Foto do escritor: csmnewscsmnews

A mulher ao meu lado parecia demonstrar perturbação diante da minha aparência pouco polida; os cabelos molhados medonhamente desgrenhados, os olhos arregalados e desfigurados pelo borro daquilo que havia sido uma tentativa de maquiagem, o vestido de seda prensado na pele e o sutiã rendado à mostra e os sapatos que eu jamais abandonava encharcados e agora com pequenos furos nas laterais. Incomodada com os olhares excessivos através do reflexo do espelho, abandonei a toalha que usava para secar as madeixas e joguei a cabeça para frente, intensificando ainda mais a bagunça e o volume — que, por sinal, me agradavam — para, finalmente, fitar-lhe com a expressão mais exagerada possível, na esperança de espantar-lhe. Por sorte, em poucos instantes, a madame caminhou para fora do recinto, com seu andar esnobe, disposto a pisotear tudo o que visse pela frente.


De todo o modo, eu sequer deveria estar ali, naquele restaurante refinado cujo prato principal custaria quase a metade do meu salário e rodeada por pessoas que estranhavam a minha presença, pois certamente eu não pertencia ao padrão com o qual estavam acostumadas a conviver. No entanto, meu costumeiro desajeito havia, entre outras coisas, resultado na ausência de um guarda-chuva na bolsa, e, por consequência, na desesperada tentativa de abrigar-me da tempestade no local mais próximo possível, levando-me a consumir a garrafa de água mais cara que já vira na vida, o que ao menos me deu a desculpa de usar o banheiro perfumado com uma versão sofisticada de capim-limão e adornado com pinturas cubistas emolduradas nas paredes.


O restante do dia não havia sido, tampouco, dos melhores. Mais uma vez, minha tentativa de expandir meus círculos de interação social, através da ida a uma reunião com alguns colegas de faculdade, foi permeada pela esquisitice dos meus gestos, minhas falas embargadas e risadas fora de contexto. Era difícil não me achar completamente constrangedora em público na maior parte do tempo, por isso sempre preferi limitar tais exposições e evitar frustrações pessoais. Depois do encontro desastroso, decidi adentrar um fliperama antigo, substituindo todas as possíveis crises existenciais posteriores por vitórias em jogos de luta e corrida dos anos noventa, o que também surtiu efeito contrário, considerando que fui vencida três vezes por um grupo de adolescentes. No mínimo, pude me divertir comigo mesma porque, de algum modo, eles pensaram que eu não perceberia as adulterações que fizeram nos equipamentos, e, na contramão, demonstraram interesse nas minhas táticas pouco aperfeiçoadas.
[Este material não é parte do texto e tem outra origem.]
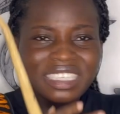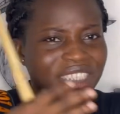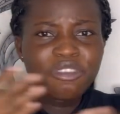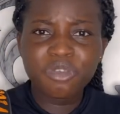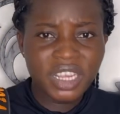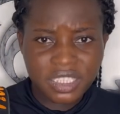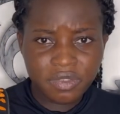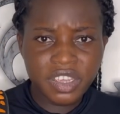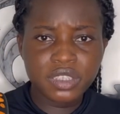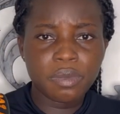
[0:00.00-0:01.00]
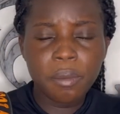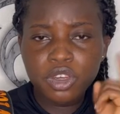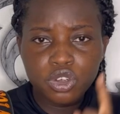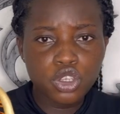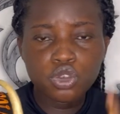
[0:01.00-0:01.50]
different events. But make
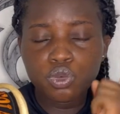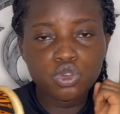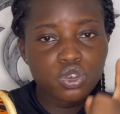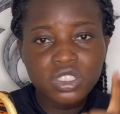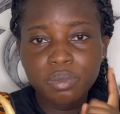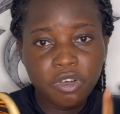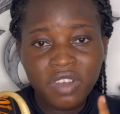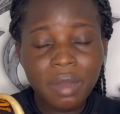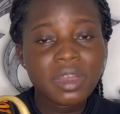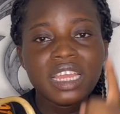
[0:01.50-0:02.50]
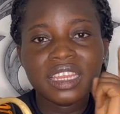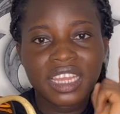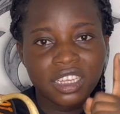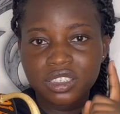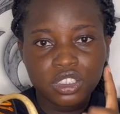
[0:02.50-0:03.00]
sure you use the proverb
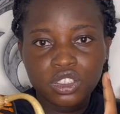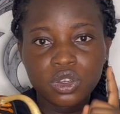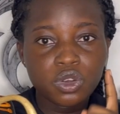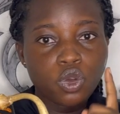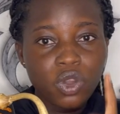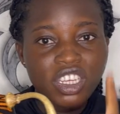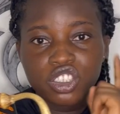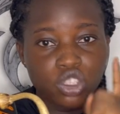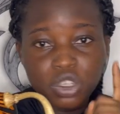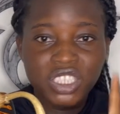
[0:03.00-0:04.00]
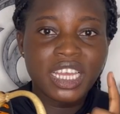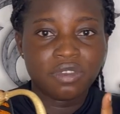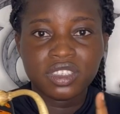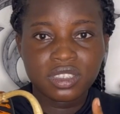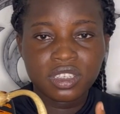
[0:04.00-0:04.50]
that is going to go in a church
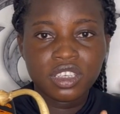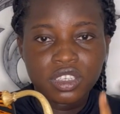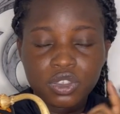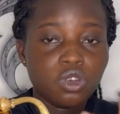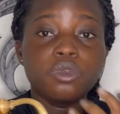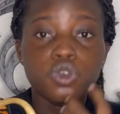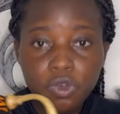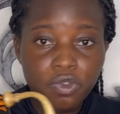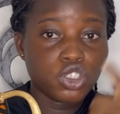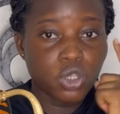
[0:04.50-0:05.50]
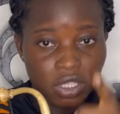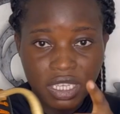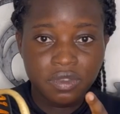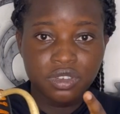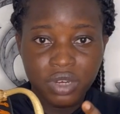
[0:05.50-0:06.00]
service. It's going to be good for church
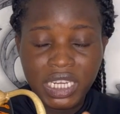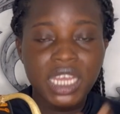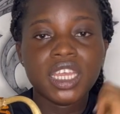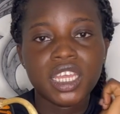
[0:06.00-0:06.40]
service rather.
Exausta, deixei o estabelecimento com um aspecto um pouco menos desleixado e lancei-me para dentro do primeiro táxi vazio que atravessou a avenida. O taxista cheirava a cacau e era elegante como um pássaro, mas não pareceu se incomodar com meu aroma de terra e orvalho, muito menos com meu telefonema arrastado com um homem cujos encontros não haviam suscitado em mim nenhum tipo de atração ou sentimento especiais.
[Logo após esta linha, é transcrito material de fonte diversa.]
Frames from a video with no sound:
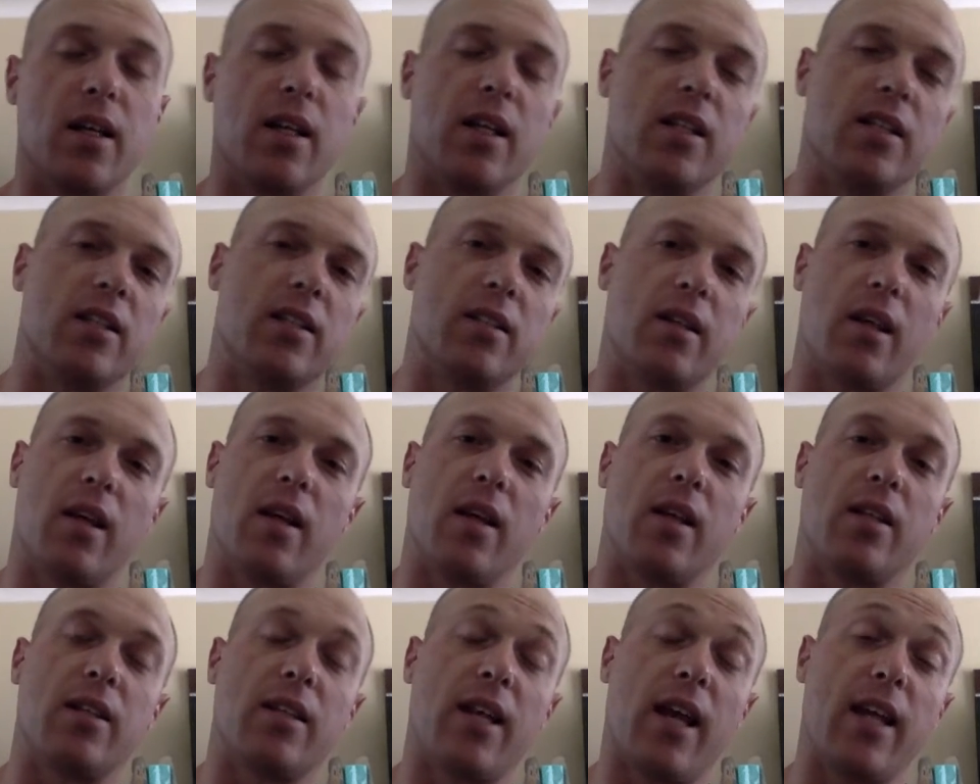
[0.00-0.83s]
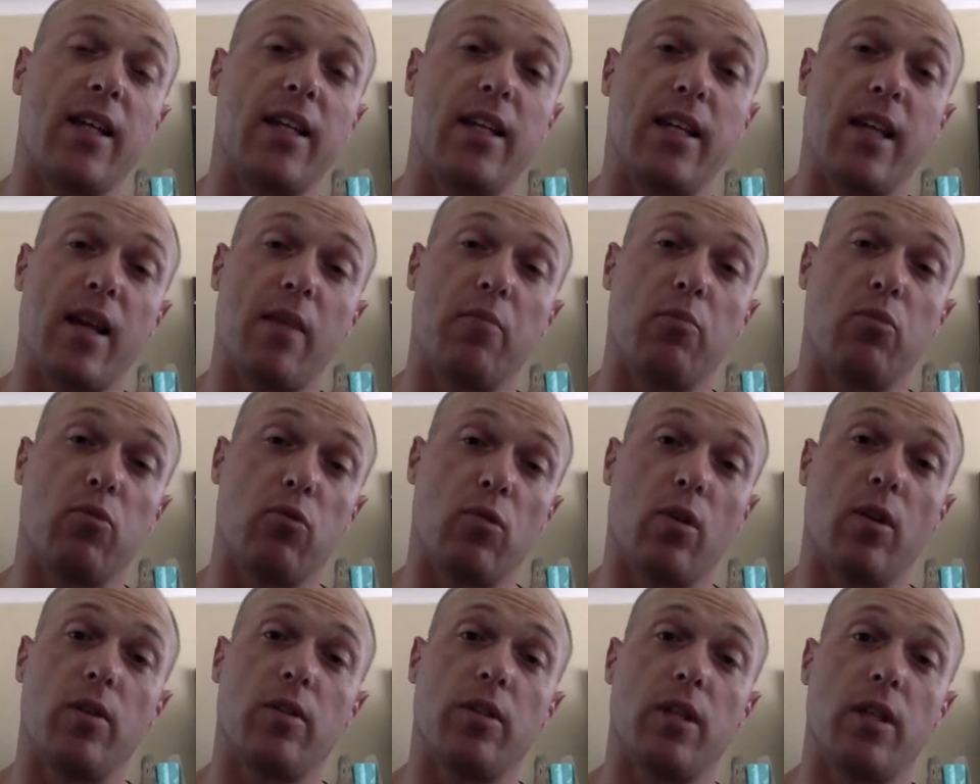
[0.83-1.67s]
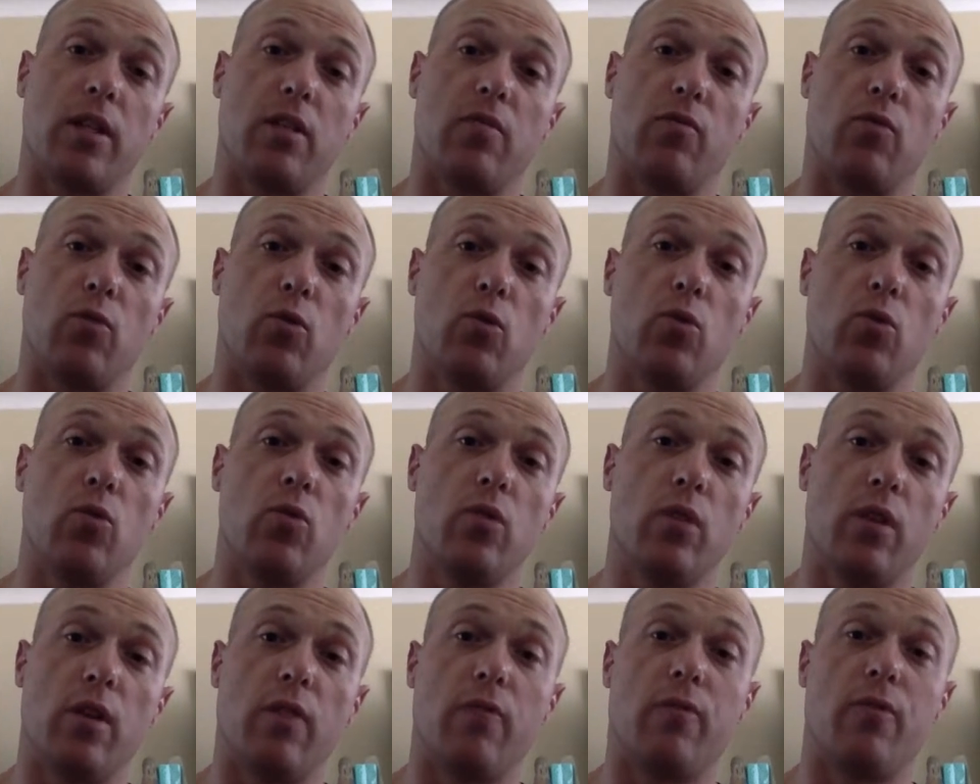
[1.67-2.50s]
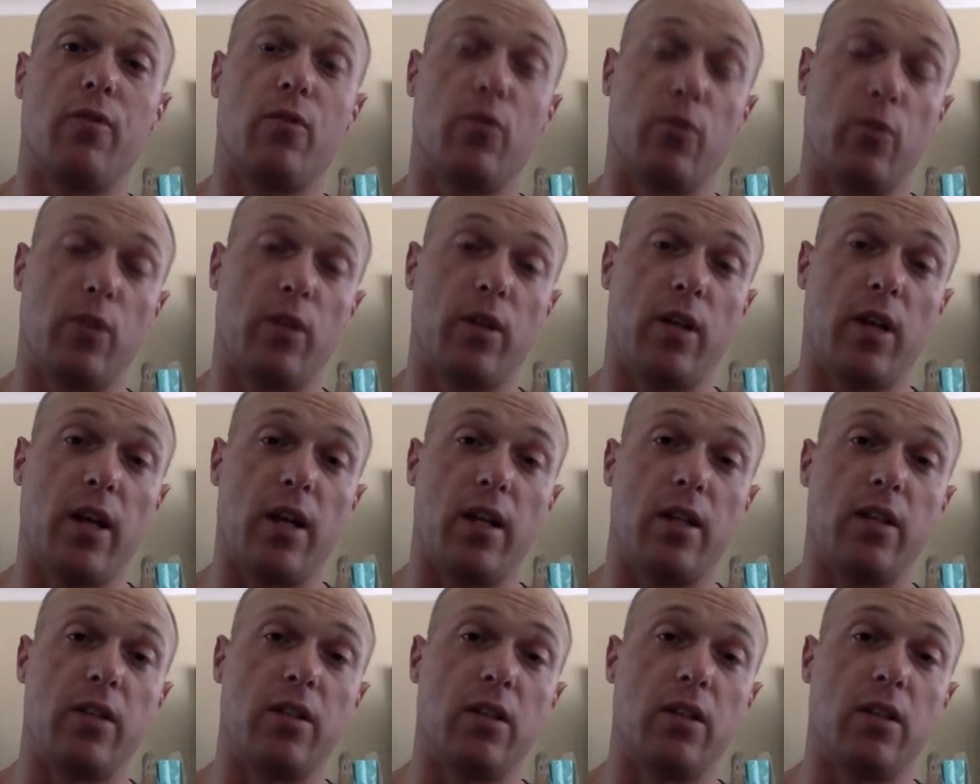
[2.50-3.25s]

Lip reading: it's taking out processed food for 3 days,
— Boa noite, senhor. — Despedi-me, enquanto guardava o troco na carteira, depois irritando-me com a quietude com a qual minha voz foi proferida.


— Cuidado com a tempestade, moça. Já ouvi muitos casos hoje no rádio de pessoas engolidas pelas enchentes ou esmagadas por troncos de árvore. — Disse ele, pausadamente, quando estava prestes a abrir a porta traseira do carro. — O mundo está cada vez mais louco, não é? — Completou, dessa vez olhando-me diretamente pelo retrovisor.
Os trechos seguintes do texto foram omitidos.